Collected data entries
===

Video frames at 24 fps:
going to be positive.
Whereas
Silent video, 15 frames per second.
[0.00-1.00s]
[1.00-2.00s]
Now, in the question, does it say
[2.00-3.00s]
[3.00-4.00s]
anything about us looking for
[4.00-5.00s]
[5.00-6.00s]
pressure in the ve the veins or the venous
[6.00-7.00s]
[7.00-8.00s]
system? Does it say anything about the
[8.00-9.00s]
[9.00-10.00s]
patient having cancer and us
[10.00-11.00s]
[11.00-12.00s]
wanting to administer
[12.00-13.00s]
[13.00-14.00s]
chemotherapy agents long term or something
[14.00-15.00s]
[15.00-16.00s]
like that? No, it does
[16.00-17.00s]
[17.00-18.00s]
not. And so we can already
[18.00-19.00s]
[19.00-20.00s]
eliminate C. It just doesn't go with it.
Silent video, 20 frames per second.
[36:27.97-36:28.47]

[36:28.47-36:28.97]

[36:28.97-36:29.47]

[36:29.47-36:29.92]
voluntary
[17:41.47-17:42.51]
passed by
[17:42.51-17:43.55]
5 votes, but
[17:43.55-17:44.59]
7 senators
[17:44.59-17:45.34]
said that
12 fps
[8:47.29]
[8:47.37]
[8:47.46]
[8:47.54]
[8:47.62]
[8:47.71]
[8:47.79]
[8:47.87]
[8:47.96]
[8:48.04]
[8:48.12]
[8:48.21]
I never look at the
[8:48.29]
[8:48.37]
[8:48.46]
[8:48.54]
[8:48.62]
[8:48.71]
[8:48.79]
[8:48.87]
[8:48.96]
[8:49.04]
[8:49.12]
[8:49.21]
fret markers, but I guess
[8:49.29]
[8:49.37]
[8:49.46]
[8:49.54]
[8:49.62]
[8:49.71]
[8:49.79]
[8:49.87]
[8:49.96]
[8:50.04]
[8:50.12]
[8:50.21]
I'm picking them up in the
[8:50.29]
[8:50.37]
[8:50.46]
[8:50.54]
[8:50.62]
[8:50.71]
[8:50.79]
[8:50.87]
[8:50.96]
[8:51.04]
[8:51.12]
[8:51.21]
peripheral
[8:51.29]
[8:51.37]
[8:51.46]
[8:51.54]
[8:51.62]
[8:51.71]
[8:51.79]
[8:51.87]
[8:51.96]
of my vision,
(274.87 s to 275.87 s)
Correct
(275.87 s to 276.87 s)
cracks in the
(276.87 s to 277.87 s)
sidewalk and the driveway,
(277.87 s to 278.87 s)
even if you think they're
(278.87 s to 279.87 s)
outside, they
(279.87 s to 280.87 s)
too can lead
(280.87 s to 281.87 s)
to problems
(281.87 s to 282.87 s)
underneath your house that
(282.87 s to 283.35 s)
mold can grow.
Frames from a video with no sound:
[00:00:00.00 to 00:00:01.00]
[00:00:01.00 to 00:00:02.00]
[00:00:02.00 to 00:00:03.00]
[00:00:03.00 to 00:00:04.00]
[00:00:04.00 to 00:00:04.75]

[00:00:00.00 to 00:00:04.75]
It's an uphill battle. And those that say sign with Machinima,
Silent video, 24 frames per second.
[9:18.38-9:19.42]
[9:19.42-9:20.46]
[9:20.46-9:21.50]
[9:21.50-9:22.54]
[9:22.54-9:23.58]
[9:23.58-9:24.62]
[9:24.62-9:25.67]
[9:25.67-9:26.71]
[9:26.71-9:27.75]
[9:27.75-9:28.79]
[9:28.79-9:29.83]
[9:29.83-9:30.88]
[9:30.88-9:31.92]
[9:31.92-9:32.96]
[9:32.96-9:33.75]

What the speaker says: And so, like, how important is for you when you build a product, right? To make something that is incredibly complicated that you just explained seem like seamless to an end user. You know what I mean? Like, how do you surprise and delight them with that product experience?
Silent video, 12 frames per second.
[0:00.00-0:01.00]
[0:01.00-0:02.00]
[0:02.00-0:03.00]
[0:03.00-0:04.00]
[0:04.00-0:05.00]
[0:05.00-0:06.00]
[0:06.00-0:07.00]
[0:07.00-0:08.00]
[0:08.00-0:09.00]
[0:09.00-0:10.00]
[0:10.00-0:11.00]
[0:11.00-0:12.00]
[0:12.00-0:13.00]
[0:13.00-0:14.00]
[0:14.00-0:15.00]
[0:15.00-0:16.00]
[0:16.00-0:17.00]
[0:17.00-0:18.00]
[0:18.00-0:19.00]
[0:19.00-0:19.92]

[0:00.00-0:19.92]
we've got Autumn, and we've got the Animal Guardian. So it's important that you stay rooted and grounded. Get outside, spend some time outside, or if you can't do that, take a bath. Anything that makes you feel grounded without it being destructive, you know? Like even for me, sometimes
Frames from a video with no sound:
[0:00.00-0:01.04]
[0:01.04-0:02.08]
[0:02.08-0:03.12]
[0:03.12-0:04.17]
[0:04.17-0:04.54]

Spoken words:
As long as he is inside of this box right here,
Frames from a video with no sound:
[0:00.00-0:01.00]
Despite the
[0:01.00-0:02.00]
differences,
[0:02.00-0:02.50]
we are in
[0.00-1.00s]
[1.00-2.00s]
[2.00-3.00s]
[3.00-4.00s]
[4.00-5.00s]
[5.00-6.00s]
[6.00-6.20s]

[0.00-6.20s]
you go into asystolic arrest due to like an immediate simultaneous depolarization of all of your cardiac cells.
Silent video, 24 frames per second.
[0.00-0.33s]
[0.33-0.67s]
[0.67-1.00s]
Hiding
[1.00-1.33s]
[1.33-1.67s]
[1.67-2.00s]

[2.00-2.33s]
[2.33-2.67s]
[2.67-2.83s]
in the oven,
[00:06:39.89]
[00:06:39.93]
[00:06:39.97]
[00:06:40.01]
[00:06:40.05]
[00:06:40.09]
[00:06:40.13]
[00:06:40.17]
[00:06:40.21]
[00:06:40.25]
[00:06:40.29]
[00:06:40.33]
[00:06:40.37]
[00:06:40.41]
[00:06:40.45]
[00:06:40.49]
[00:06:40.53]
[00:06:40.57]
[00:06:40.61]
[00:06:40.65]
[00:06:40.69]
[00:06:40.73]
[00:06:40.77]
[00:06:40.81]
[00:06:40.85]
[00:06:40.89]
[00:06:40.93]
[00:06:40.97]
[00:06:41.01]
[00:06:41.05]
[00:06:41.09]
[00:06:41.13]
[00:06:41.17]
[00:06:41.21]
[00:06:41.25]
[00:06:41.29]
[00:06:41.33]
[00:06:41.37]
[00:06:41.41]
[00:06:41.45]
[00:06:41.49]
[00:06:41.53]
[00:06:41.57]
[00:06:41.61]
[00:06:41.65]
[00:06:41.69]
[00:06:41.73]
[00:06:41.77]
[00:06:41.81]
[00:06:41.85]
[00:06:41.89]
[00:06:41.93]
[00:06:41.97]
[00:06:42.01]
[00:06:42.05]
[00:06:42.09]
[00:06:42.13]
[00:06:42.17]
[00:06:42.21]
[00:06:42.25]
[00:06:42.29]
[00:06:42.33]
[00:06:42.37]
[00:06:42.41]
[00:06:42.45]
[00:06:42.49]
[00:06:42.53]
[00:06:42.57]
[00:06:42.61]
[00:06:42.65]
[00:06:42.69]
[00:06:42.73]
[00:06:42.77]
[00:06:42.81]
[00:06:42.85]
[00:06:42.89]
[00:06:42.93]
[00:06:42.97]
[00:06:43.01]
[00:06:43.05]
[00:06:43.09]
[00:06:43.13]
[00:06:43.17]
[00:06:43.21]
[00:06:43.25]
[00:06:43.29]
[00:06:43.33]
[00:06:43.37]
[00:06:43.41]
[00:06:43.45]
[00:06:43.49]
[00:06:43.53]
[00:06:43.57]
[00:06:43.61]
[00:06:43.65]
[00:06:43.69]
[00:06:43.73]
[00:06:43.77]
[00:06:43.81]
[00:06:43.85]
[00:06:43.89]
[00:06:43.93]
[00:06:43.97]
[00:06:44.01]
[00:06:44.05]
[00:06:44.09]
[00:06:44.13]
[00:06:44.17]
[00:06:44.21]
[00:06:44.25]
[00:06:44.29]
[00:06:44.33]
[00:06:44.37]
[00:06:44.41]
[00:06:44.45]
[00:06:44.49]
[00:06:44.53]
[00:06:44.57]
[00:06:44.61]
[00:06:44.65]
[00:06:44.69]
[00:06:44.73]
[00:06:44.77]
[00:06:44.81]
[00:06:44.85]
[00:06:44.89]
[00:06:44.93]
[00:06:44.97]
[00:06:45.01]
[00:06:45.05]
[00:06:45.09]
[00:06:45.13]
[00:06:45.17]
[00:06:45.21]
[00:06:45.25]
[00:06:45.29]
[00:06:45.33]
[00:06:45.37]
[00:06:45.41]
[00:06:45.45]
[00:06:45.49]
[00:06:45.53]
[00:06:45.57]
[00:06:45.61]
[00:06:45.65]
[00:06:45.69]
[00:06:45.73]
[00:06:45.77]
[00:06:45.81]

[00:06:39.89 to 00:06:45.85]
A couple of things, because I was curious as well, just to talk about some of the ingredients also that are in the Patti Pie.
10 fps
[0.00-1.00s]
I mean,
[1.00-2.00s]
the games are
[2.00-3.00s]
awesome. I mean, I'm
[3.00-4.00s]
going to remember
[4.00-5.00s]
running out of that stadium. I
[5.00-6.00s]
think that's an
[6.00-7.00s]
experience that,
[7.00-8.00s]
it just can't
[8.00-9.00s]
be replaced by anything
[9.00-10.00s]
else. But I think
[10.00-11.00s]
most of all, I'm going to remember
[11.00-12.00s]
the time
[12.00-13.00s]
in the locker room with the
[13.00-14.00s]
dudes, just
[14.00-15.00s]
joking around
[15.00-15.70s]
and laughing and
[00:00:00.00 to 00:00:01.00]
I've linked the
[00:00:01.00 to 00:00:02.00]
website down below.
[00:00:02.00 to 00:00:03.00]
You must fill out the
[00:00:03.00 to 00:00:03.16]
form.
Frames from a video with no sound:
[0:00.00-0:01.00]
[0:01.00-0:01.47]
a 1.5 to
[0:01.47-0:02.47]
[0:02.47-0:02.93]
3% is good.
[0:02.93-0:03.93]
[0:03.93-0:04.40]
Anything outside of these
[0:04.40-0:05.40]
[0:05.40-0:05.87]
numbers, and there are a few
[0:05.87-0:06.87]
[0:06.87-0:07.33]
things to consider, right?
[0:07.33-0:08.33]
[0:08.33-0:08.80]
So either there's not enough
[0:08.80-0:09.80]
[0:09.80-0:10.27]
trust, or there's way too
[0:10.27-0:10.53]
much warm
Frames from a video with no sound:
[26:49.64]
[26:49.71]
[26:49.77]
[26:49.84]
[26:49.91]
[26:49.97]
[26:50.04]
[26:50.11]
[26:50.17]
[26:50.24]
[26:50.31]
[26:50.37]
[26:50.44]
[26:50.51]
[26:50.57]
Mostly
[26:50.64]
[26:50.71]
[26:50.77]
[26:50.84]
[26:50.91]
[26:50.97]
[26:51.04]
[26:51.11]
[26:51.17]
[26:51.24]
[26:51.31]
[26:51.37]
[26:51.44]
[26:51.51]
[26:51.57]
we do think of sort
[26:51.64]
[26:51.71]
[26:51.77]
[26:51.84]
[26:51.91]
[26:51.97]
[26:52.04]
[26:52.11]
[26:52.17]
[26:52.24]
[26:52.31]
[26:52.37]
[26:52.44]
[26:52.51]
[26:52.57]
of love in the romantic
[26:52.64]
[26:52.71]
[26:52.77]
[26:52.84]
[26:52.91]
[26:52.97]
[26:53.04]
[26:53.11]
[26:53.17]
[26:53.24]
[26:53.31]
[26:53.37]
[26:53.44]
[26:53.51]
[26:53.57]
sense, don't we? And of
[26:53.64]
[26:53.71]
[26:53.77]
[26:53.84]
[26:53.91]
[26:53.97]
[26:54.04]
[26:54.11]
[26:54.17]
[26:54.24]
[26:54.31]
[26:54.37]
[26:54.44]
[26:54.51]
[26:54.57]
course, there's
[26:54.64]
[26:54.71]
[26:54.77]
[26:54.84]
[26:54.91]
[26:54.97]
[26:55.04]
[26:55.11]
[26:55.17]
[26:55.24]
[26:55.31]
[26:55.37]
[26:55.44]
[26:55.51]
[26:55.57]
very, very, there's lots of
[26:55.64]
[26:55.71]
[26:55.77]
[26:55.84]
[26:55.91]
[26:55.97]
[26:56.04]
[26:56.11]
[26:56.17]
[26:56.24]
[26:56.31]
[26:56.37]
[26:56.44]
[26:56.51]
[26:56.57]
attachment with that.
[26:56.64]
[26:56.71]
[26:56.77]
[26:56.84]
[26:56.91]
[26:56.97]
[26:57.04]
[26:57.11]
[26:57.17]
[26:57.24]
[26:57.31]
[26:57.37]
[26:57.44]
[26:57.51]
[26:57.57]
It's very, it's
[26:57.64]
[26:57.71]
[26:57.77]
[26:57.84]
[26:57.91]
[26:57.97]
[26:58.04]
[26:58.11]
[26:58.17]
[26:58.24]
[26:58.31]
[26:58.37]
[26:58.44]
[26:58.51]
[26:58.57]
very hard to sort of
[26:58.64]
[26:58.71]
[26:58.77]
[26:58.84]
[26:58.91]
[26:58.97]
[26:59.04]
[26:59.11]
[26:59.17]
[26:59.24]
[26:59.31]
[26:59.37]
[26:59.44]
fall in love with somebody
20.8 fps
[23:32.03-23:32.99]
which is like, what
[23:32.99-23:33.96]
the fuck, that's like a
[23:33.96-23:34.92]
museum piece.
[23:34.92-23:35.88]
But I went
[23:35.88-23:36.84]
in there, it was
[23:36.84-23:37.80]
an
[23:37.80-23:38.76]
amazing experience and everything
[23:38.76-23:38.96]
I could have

===

### WORK TASK
Taking the records above as input, show every line in which the word "Silent" is present.

### ANSWER BELOW
Silent video, 15 frames per second.
Silent video, 20 frames per second.
Silent video, 24 frames per second.
Silent video, 12 frames per second.
Silent video, 24 frames per second.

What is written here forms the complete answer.